ToughLove was an Australian comedic radio talk program broadcast from Melbourne through the Triple M network from 12:00PM – 1:00PM AEST in Melbourne, Sydney, Brisbane and Adelaide.

It was hosted by long-time Australian comic, Mick Molloy and co-hosted by Robyn Butler and  Mick's brother Richard Molloy aka 'Roo'. Panel operator Rosemary Walton was occasionally heard in the background laughing. In its first year (2004) the show ran for two hours (10:00AM – 12:00PM) and was also co-hosted by comedian/actor Alan Brough. During this time, a regular feature of the show was Robyn's fictional characters, including "Mrs. Yi" and "Rosita", however since the timeslot change, these characters appear to have been dropped.

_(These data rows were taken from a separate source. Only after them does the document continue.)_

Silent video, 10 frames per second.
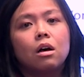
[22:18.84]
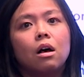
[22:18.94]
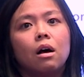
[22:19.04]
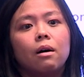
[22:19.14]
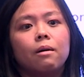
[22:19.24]

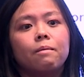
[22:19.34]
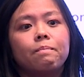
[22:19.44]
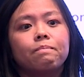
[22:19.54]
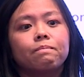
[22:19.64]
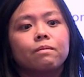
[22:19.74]

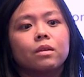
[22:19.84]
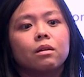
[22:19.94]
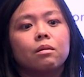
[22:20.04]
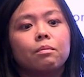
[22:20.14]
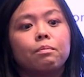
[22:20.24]
Um,
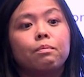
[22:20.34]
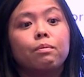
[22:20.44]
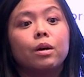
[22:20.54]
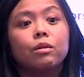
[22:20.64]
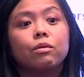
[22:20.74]

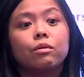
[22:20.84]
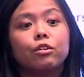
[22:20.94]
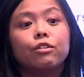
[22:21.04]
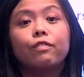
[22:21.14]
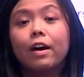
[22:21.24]
but
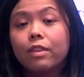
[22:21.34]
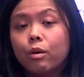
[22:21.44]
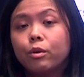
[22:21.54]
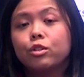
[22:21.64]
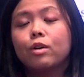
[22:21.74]
you'll find
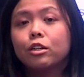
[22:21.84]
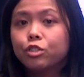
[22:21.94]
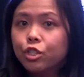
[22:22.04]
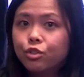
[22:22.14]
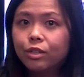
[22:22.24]
that when you
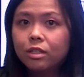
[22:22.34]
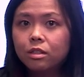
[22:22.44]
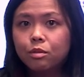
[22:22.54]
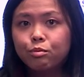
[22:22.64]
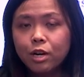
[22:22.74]
actually treat the
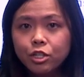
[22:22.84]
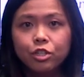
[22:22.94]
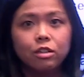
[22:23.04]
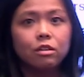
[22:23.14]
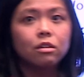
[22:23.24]

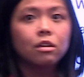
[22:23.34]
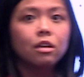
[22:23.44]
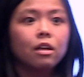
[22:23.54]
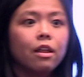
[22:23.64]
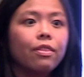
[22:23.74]
depression,
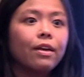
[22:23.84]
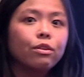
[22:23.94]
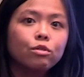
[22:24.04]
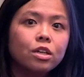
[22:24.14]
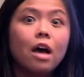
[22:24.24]
that
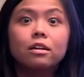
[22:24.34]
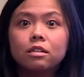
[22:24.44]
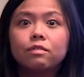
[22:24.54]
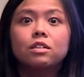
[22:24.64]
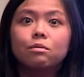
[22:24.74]
those
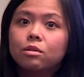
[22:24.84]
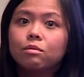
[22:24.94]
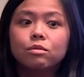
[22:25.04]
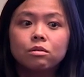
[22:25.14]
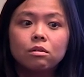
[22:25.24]
cognitive
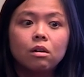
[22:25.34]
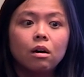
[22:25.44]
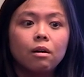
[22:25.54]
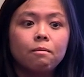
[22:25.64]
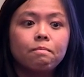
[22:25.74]
symptoms
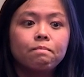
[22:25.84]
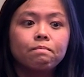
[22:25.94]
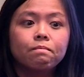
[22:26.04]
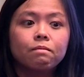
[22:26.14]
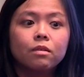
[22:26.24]
um,
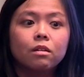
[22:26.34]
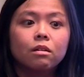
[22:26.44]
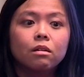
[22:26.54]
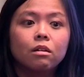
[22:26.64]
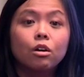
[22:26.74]

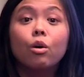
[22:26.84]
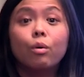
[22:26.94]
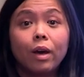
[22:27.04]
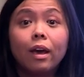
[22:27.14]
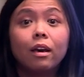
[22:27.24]
go
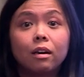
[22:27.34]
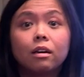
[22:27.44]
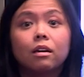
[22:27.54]
away.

The show finished in 2006 when Mick Molloy decided to leave radio.

The ToughLove team

Segments 
Regular segments include Bombshells, Stupid Behaviour, Zero Tolerance, The ToughLove Enshitelopedia and Bang Out Of Order.

Promotion 
During 2004, as a promotion for the show, the station released a series of billboards in the style of Calvin Klein picturing Mick taking off his underpants adorning the phrase "Turn Me On And Dress Me Down". During September of that year, one of the billboards was auctioned on eBay with all proceeds going to the Lighthouse Foundation. A Melbourne man, Tim Dellar, unwittingly bid for the billboard and "won" the 41 square metre sign.

Podcast
Highlights of the show were made available as a weekly podcast downloadable from the Triple M website. Many of their various guests, callers, sketches, and segments were featured. There were a number of special podcasts made available following Mick and Roo's trip to London.

End of ToughLove
At the end of 2006, Mick Molloy decided to leave radio, which meant ToughLove did not return, as noted in a statement released by Triple M that announced the new program lineup for 2007. Tony Martin's Get This was moved from the 9am slot to the midday slot, thus replacing Tough Love. In the statement, Molloy said: "The relentless grind of a one-hour national radio show has finally taken its toll. The midday starts were also brutal, often playing havoc with my sleeping patterns. It's definitely a younger man's game".